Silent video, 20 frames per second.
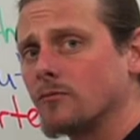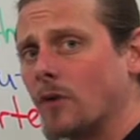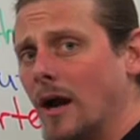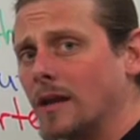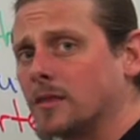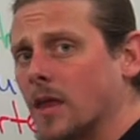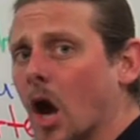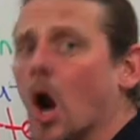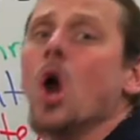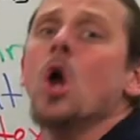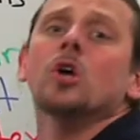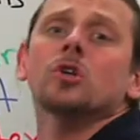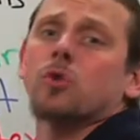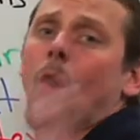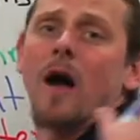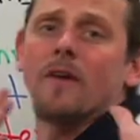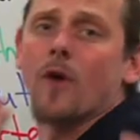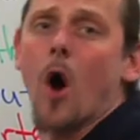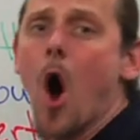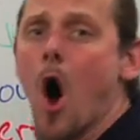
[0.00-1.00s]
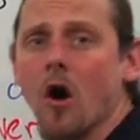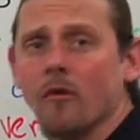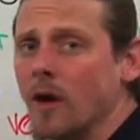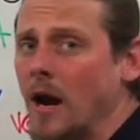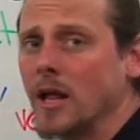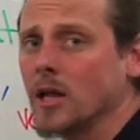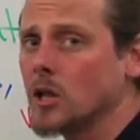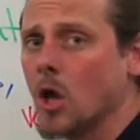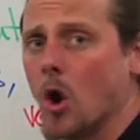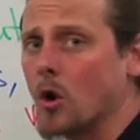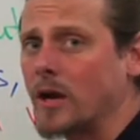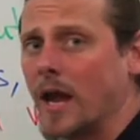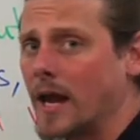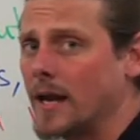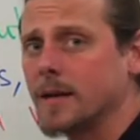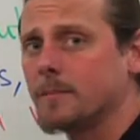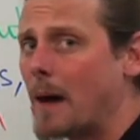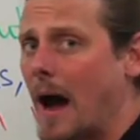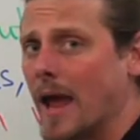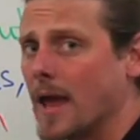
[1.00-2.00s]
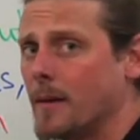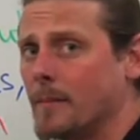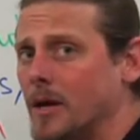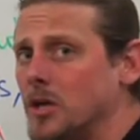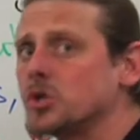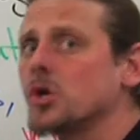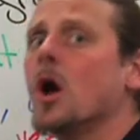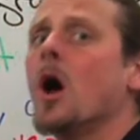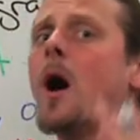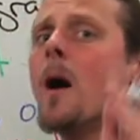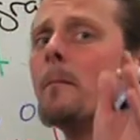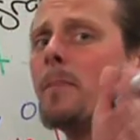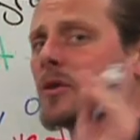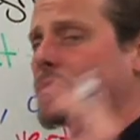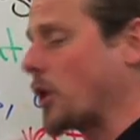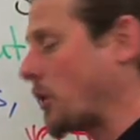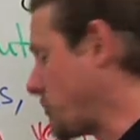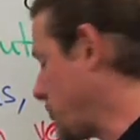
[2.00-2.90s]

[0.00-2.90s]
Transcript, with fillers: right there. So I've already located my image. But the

::::

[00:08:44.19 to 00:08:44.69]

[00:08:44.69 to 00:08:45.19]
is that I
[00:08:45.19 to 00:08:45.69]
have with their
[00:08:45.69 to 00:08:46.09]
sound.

::::

Exercise aim
Within the listing above, write out the stretch from the line with "[0.00-1.00s]" through the line with "Transcript, with fillers: right" exactly. Any pictures are to be left out.

Result below
[0.00-1.00s]
[1.00-2.00s]
[2.00-2.90s]

[0.00-2.90s]
Transcript, with fillers: right there. So I've already located my image. But the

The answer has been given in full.